También porta genes nuestro escritor de la escuela ramoniana, pues nos obsequia de cuando en cuando una suerte de greguerías, si bien menos universalizantes que las de Gómez de la Serna y más apegadas al pelaje concreto de ciertas cultivadas perlas, esas objeto de sus escrutinios.

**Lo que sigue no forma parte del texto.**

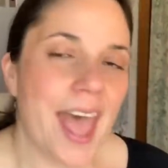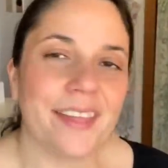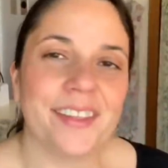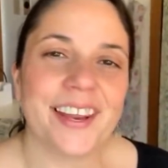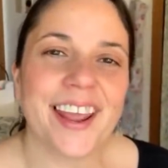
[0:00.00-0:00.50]

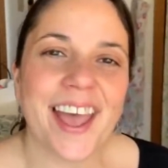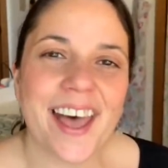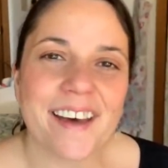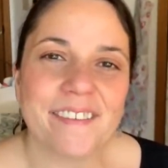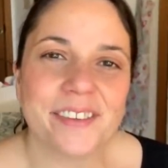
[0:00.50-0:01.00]
And then I
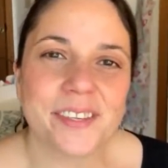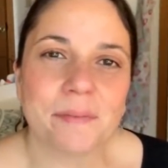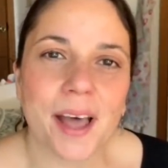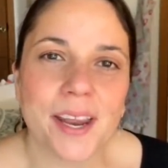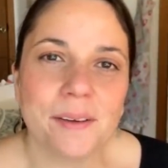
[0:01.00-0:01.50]
have
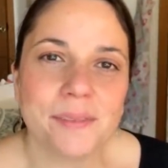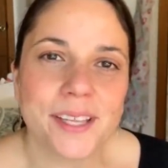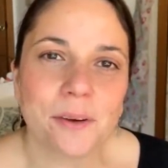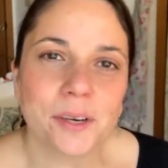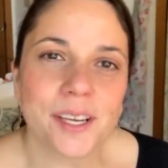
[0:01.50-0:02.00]
some items
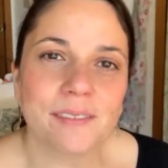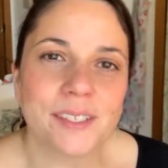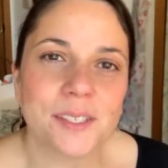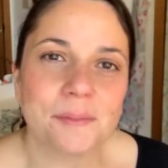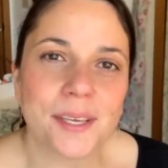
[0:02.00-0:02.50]
that were
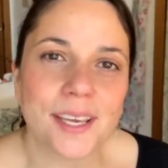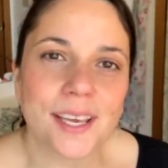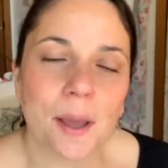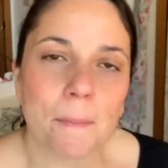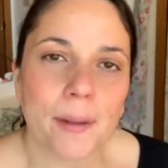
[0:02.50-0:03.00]
given to
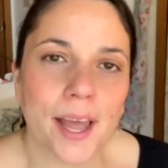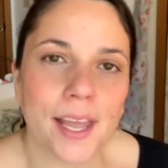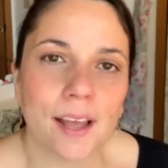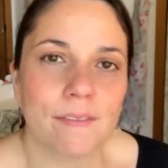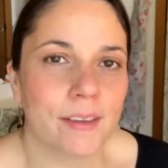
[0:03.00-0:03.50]
me
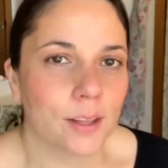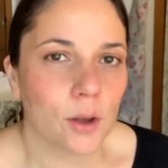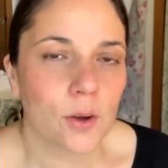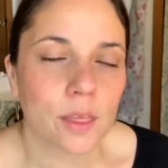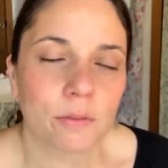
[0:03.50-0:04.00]
by a
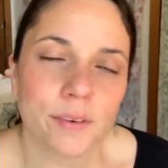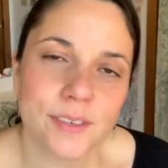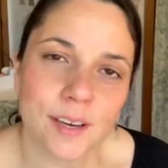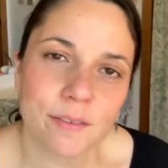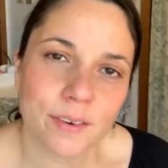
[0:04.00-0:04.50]
fellow
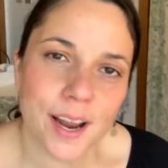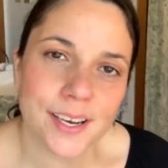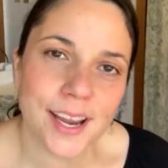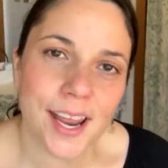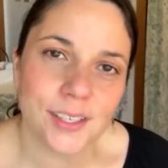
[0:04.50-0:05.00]
thrifting
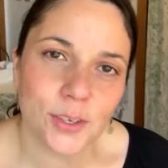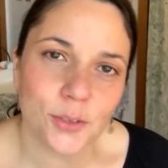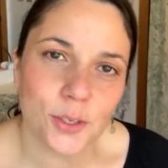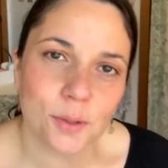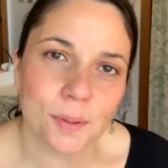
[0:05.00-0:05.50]
friend and
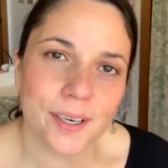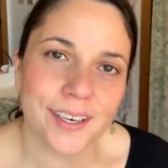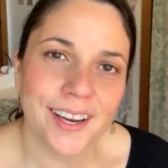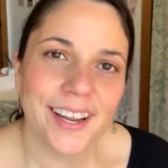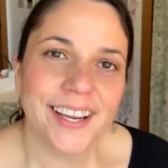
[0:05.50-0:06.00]

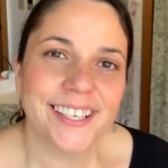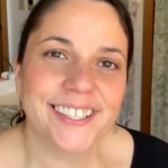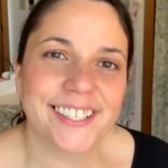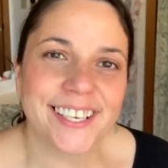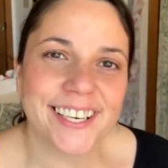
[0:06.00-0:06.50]
YouTuber.
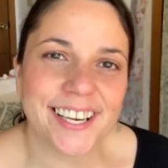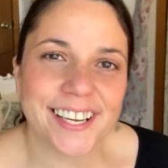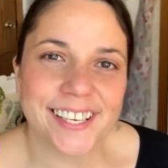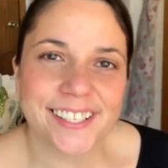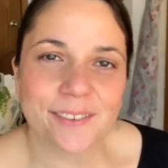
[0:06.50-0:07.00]
She
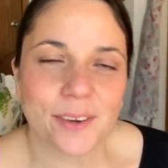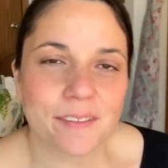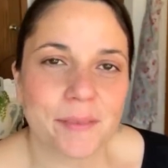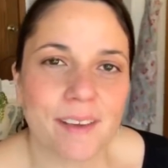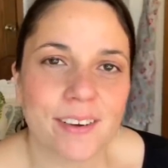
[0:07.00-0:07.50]
is one
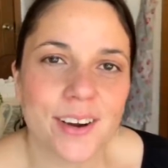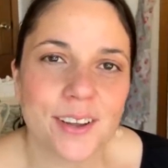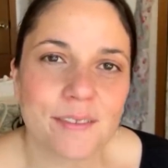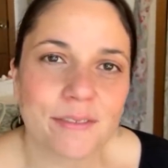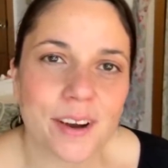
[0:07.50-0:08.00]
of my very
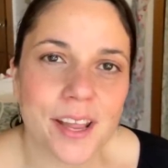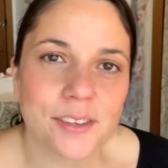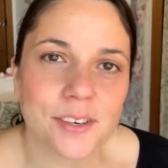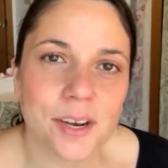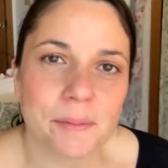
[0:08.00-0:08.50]
good
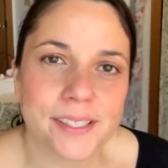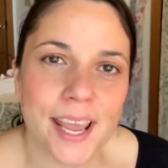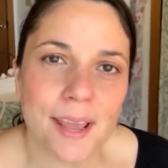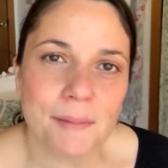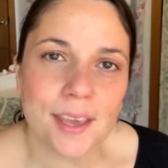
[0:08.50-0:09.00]
friends. Her name is
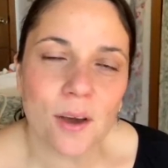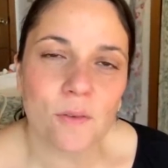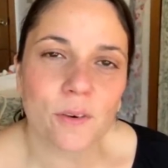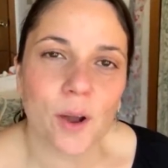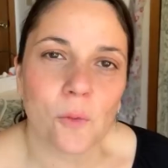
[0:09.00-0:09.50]
Amy
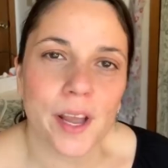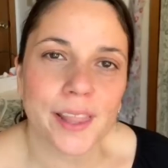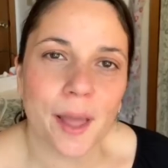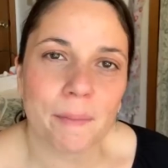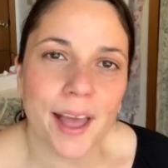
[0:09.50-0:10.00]
over at White
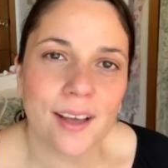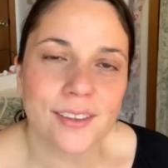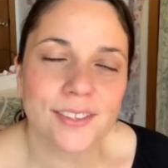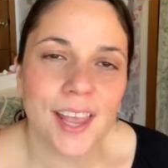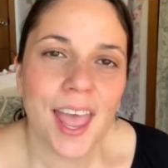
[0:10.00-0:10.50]
Lab
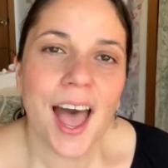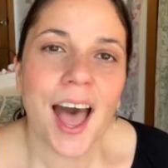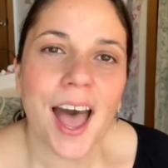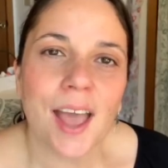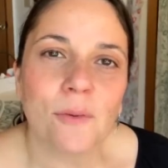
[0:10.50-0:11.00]
House.
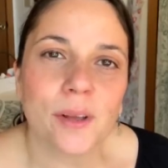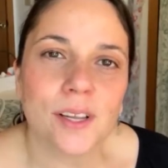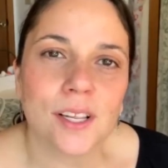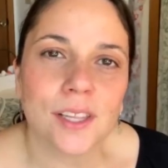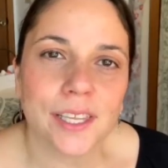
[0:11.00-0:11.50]
I
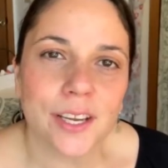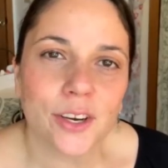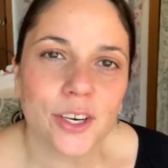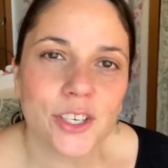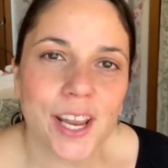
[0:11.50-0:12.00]
will link
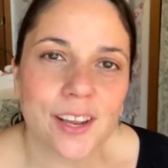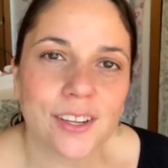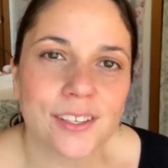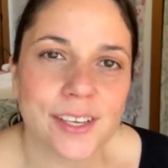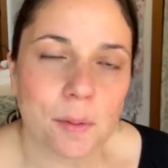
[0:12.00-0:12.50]
her
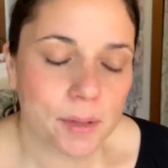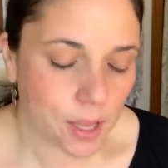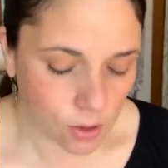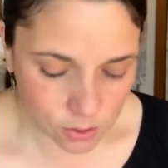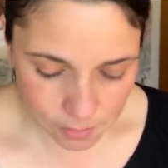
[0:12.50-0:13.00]
channel down
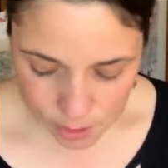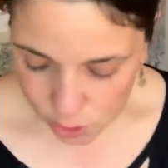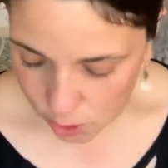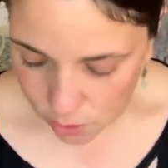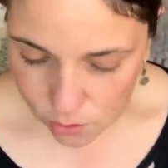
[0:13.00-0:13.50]
below. So I'm gonna
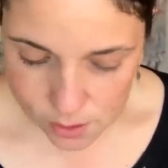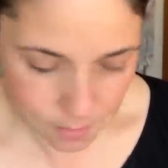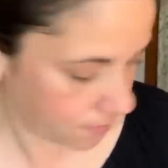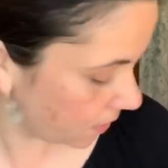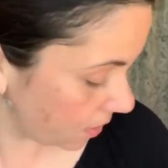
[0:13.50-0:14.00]
show you
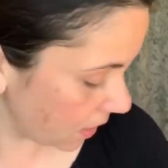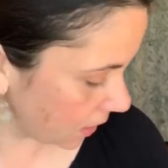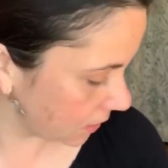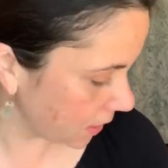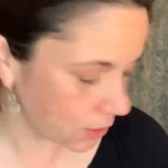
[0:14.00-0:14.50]
some of the
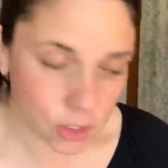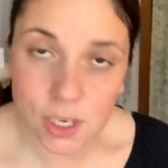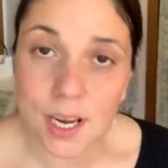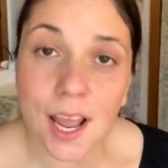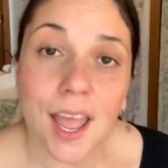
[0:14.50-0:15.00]
things that
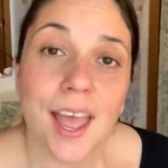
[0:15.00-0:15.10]
she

Me gusta mucho el capítulo dedicado a la ya olvidada Daniela Cardone; en él apunta: “O sea, que eras y eres mujer de liguero, que es cosa, ornato, delicia que hace más aristocráticas las piernas de una mujer” (pp. 53-54). Y sigue, en lo que es dar una vuelta de tuerca a una expresión manida y, al tiempo, obrar un cierto alarde paródico: “enseñando el muslo con mucho lujo de liguero” (p. 54). Son encandiladoras las formas de manipular lúdicamente el lenguaje en que Herrera se maneja. Véanse algunos pasajes irónico-sarcásticos: cuando le dice al exmarido de Norma Duval: “desde siempre has estado ahí, como Paquirrín o La Cibeles” (p. 115), o cuando le espeta a Marlene Morreau: “juegas a ser boba como nadie, algo que les suele salir del alma a las macizas” (p. 123), o cuando le recuerda a Marujita Díaz: “me montó usted una bronca de Mercamadrid, hora punta” (p. 127).

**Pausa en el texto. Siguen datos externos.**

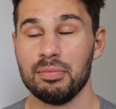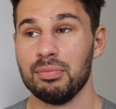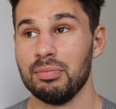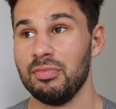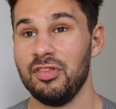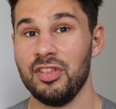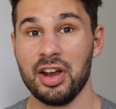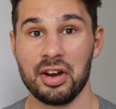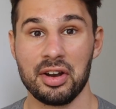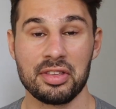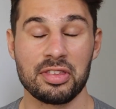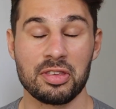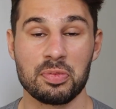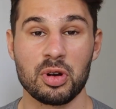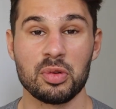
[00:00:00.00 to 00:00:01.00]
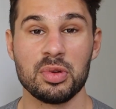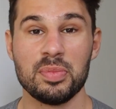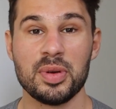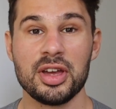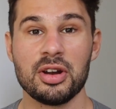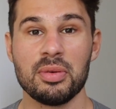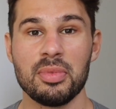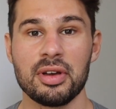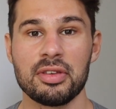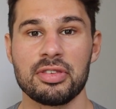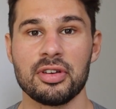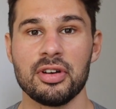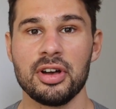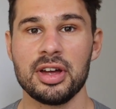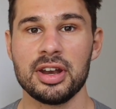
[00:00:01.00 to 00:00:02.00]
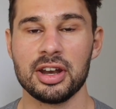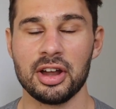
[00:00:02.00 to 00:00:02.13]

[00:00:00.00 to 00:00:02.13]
variance has probably been on my side,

Filtra Ángel Antonio Herrera en este volumen todo ese caudal proveniente de los mentideros del colorín en pos de obrar algo literariamente legítimo, y a fe que en algunos pasajes lo logra. Y, por otra parte, asimismo, hace una cierta historiografía del petardeo. Si Unamuno apuntaba aquello de que la “intrahistoria” era la historia de todas aquellas persona sin historia, podríamos decir que Herrera aquí elaboraría una especie de “infra-historia”, o sea, la historia de aquellos personajes con eco mediático más por comparecer de formas no muy edificantes en la mayor parte de los casos que por aportar algún valor, con salvedades, claro, como Rocío Jurado, precipitada tantas veces, y no siempre por su culpa, a ciertos cenagales impropios de la grandísima artista que fue.

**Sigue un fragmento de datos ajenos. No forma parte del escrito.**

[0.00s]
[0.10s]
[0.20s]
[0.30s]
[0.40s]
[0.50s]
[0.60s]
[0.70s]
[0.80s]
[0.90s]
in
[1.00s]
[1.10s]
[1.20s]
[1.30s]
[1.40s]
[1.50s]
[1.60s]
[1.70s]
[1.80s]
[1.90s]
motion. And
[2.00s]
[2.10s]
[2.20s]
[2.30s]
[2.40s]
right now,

También cabe destacar que del prólogo del libro, obra también del propio Herrera, se entresacan interesantes claves, como cuando afirma que de las mujeres, más que escribiéndoles cartas, se ha “curado siempre escribiendo un poema, o incluso un libro de poemas” (p. 13), cosa que se percibe sobre todo en su poesía primera. También escribe: “suelo entrar a matar con la dinamita de la metáfora o el estoque del adjetivo” (p. 14); esto último se ve en el empleo del neológico adjetivo sustantivado “prehistofolclóricas”. Y lo de la aniquiladora metáfora lo vemos, por ejemplo cuando se refiere a los nietos de Franco como “una retahíla de nietos con más trampas que los bosques de Alaska” (p. 35). Al conjunto que engrosa el libro se refiere como “un coro de populares de la aldea global del cotilleo” (p. 15). Un entramado complejo y contradictorio es, en definitiva, el que obra nuestro autor, el cual quedaría perfectamente condensado en la siguiente oración: “Los de la prensa del corazón no tenemos corazón” (p. 140), que supone retóricamente una cohabitación, esto es, una antítesis consistente en la convivencia de contrarios en un mismo elemento. Curiosamente, el órgano vital que da metafóricamente nombre a esa prensa dedicada al chisme no suele ser moneda de cambio habitual en tal sector (aludido de manera genitiva asimismo metafóricamente). Quizá por eso Ángel Antonio Herrera se halle cómodo en esta parcela del periodismo, porque es posible jugar con las contradicciones, tan barrocas, que en él se dan; no en vano, Quevedo, citado por cierto en este libro hasta en tres ocasiones, gustaba de hacer alta literatura con lo ínfimo y a la inversa.